By Mark Williams
Ford made quite a bit of news at the 2010 SAE World Congress this week in Detroit when it said that many of its upcoming technological advances in smaller gas engines came about by trying to make them more like traditional diesels.
Technologies such as direct injection, turbocharging, cooled exhaust gas recirculation (EGR), high-pressure injection and higher compression ratios are just a few of the overlapping features Ford will use in its new breed of smaller EcoBoost gasoline engines. Ford plans to introduce a V-6 EcoBoost engine into the F-150 lineup — which currently only offers less efficient and more powerful V-8s — by the fourth quarter of this year, but it has not released any power or fuel economy details.
Our guess is Ford will include the new EcoBoost motor along with a host of other weight-saving and fuel-efficient technologies, ensuring that this new option package will offer the highest gas mileage for any full-size pickup. But we’ll have to wait and see.
One of the most encouraging technologies not currently used in the EcoBoost engine but being seriously considered is a cooled EGR that could improve overall efficiency and reduce the tendency for an engine to knock.
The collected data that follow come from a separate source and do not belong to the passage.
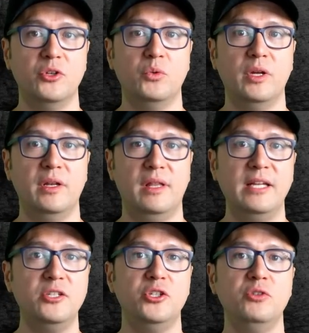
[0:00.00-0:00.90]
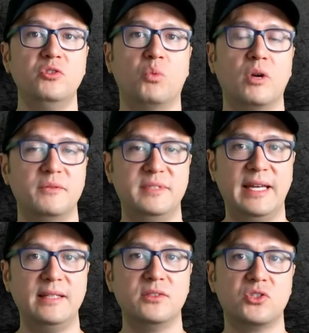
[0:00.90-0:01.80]
you would then choose one of
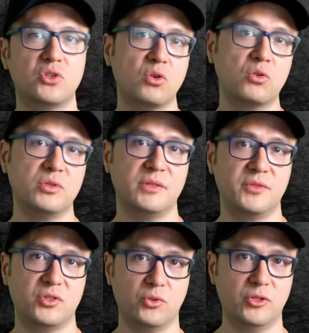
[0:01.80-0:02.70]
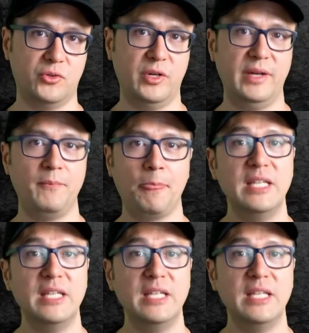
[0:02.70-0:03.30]
10 circles of sorcery.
The way it works is pretty simple: Gases are cooled in a heat exchanger before being pumped back into the cylinders, where the combustion temperatures will be lowered. Lower combustion temperatures mean more dense air and a bigger bang.
So far, this type of diesel technology works best with smaller engines, but there’s no telling where this melding of diesel and gas technologies might lead.
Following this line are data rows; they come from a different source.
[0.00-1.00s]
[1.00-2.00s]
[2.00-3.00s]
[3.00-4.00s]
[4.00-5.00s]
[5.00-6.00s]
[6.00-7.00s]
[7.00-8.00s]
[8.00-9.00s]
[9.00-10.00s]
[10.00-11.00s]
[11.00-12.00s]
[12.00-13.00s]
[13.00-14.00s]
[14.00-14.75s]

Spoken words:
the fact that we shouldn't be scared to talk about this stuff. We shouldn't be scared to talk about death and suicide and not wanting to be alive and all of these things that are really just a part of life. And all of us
“When it comes to smaller-displacement engines, EcoBoost is the perfect solution for most consumers,” said Barb Samardzich, Ford’s vice president of powertrain engineering. “They get outstanding fuel economy and low-end torque.”
Although these advancements seem encouraging, they don’t come without costs. High-pressure common-rail systems are expensive to use, even if they don’t run at the extremely high pressures that the Power Stroke, Cummins or Duramax do.
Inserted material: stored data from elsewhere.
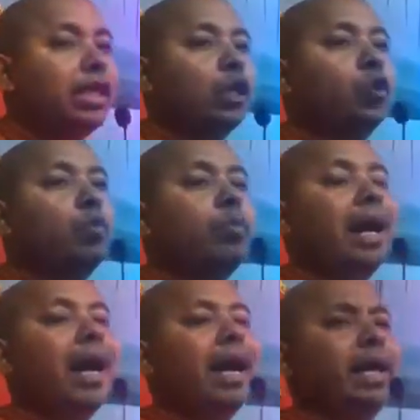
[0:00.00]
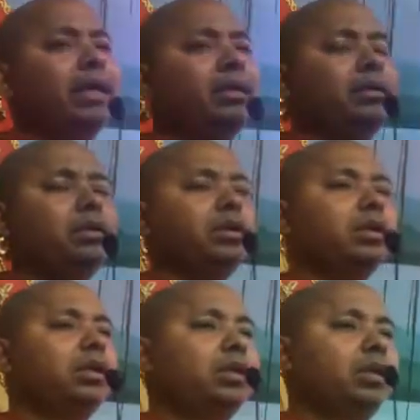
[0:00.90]
Your mind,
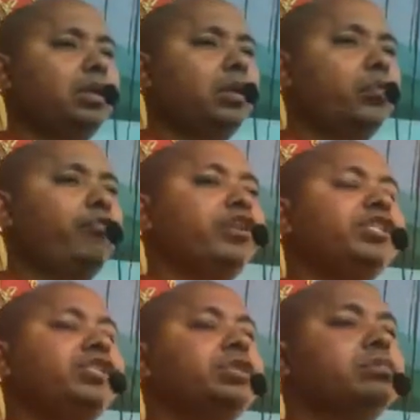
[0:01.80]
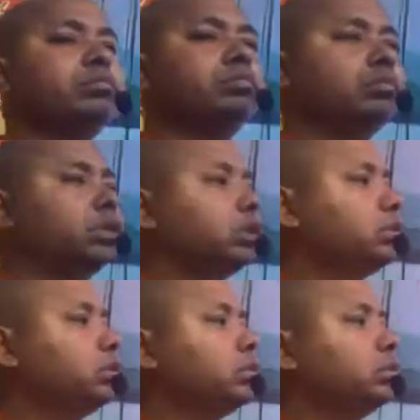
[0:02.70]
wisdom
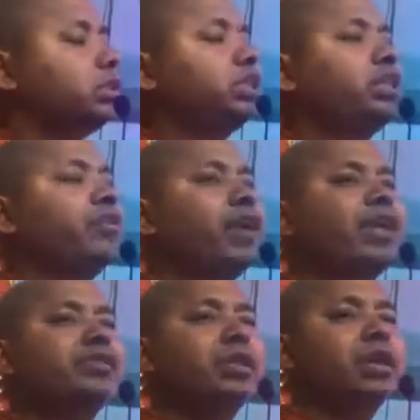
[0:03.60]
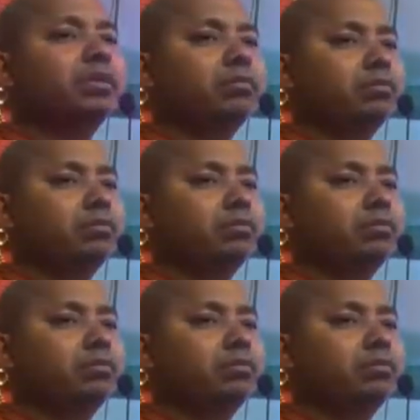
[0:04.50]
didn't arise yet.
“An EcoBoost engine has much higher operating temperatures than a diesel engine ... and many parts (on our current engines) had to be upgraded to special metals and alloys that hold up to that environment,” said Brett Hinds, manager of Ford’s advanced engine design. “Our exhaust manifolds, for example, are made of stainless steel, and the turbochargers (on all our EcoBoost engines) are made from high-temperature cast-iron alloy.”
Bob Fascetti, director of large gas and diesel engine engineering, believes the technology will expand. “We’re introducing about 30 powertrains in the next couple of years to power everything from small cars to large pickup trucks. Our experience with a wide range of engines allows us to take the best solutions and apply them to many platforms, ultimately benefiting our customers,” he said.
It sounds like if Ford doesn’t eventually put a small diesel in the F-150 soon, it will at least have an EcoBoost gas engine with many of the same technologies.